3.2 Maintaining psychological resilience and energy
Illness is mentally and physically exhausting.
A coach helps:
find a sustainable pace,
work with fatigue,
avoid overexertion,
stop blaming yourself for weaker days.
Techniques:
energy mapping,
working with pacing,
linking treatment to personal values.
3.3 Habits and daily structure
Illness disrupts routine – sleep, food, medication, movement.
A coach helps:
keep routine even on bad days,
simplify daily functioning,
maintain a small but stable structure.
Methods:
micro-habits,
short check-ins,
implementation planning (“when, where, how”).
3.4 Working with emotions
Fear, frustration, sadness, anger – normal parts of treatment.
A coach helps:
relieve emotional tension,
process difficult days,
find emotional stability.
Methods:
naming emotions,
gentle emotional processing,
reframing / shifting perspective.
3.5 Communication with others and with doctors
Illness often creates pressure in the family and confusion at work.
A coach supports:
preparation for doctor’s appointments,
setting healthy boundaries,
communicating needs,
expressing your condition simply and clearly.
Methods:
conversation preparation,
boundary setting,
simplifying communication.
3.6 Re-establishing direction, certainty, and identity
A long-term illness can disrupt how you see yourself.
A coach helps:
regain a sense of stability,
strengthen personal value,
clarify who you are “now” and who you will be “after,”

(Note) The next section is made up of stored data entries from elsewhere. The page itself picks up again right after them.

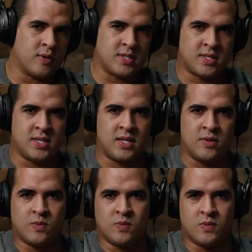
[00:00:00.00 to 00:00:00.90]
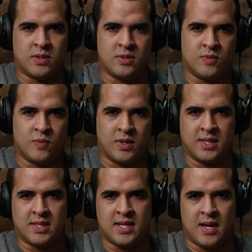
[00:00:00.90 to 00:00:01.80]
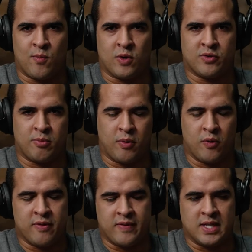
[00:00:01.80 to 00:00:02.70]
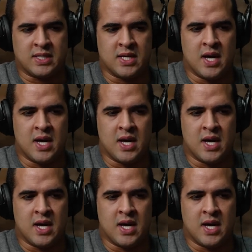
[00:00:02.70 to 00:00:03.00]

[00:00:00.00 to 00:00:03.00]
to see when the time works for both of us.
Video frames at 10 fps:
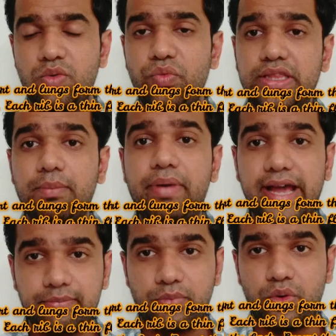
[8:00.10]
with the
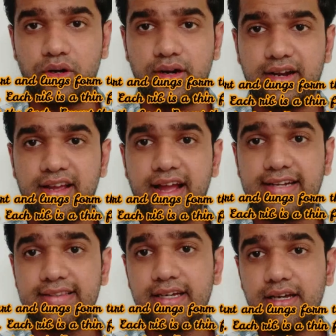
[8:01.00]
backbone
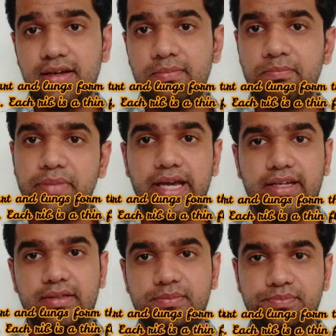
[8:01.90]
at the
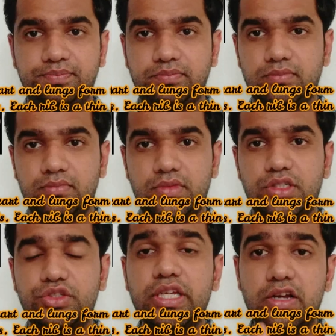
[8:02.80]
back.
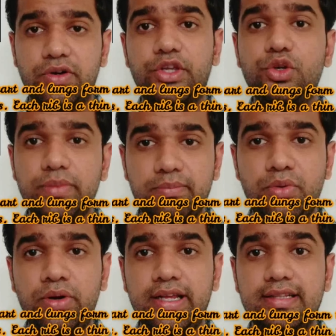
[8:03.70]
So in our human
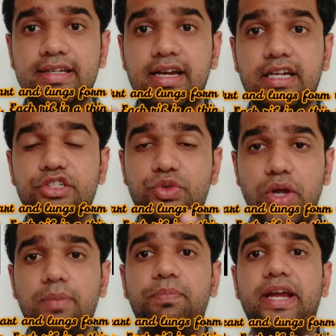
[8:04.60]
body, there are
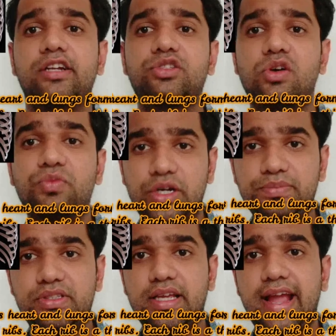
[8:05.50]
12 pairs of
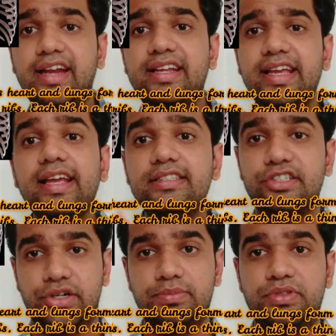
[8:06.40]
ribs and each
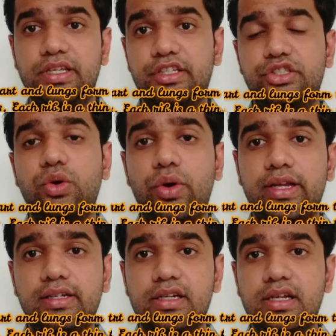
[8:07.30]
ribs is
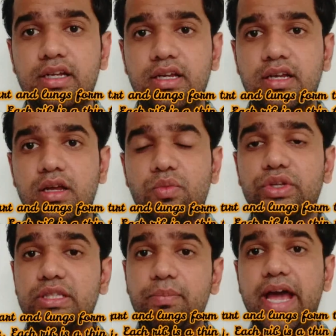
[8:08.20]
joined
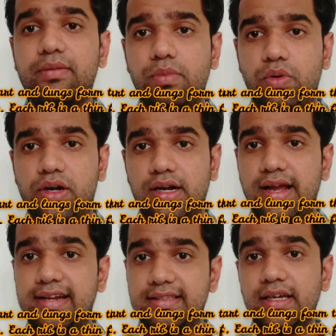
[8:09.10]
with the backbone
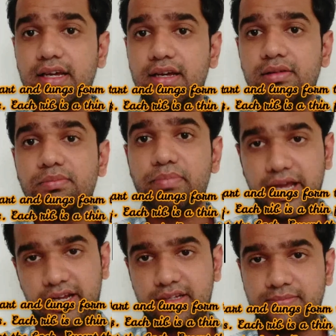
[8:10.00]
at the
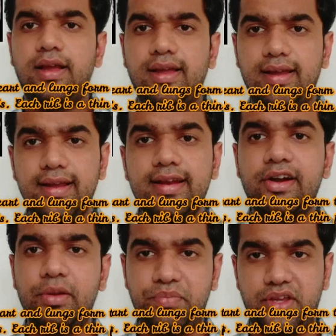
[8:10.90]
back. In a
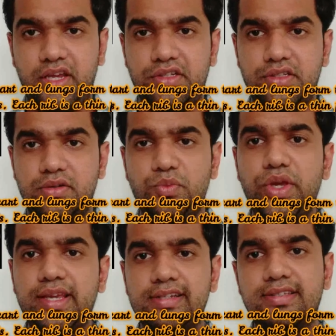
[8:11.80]
rib cage, we
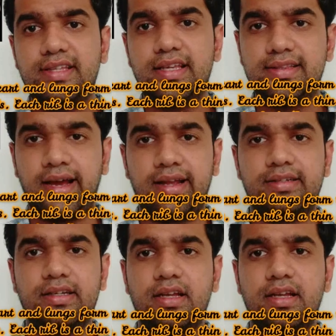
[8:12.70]
can see that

create a healthier personal narrative.
Methods:
identity work,
values exploration,
creating a personal story.
Conclusion: You don’t have to go through this alone
Lyme disease and other long-term illnesses often change life more than one would expect.
Suddenly you plan according to fatigue instead of your calendar, your surroundings don’t understand why it “takes so long,” and your mind runs at full speed.
A doctor focuses on the infection and the treatment plan. A coach focuses on you as a person:
how you manage each day,
how you feel,
how you protect your energy,
how you set boundaries,
how you maintain direction and inner stability,
how you don’t lose yourself.
Coaching will not cure the illness – but it can profoundly influence how you experience the journey. It can bring stability, clarity, support, and inner strength where it is needed the most.
And this is the real value of a coach:
not being another authority, but a partner who stands on your side and helps you go through treatment with dignity, awareness, and as much inner support as possible.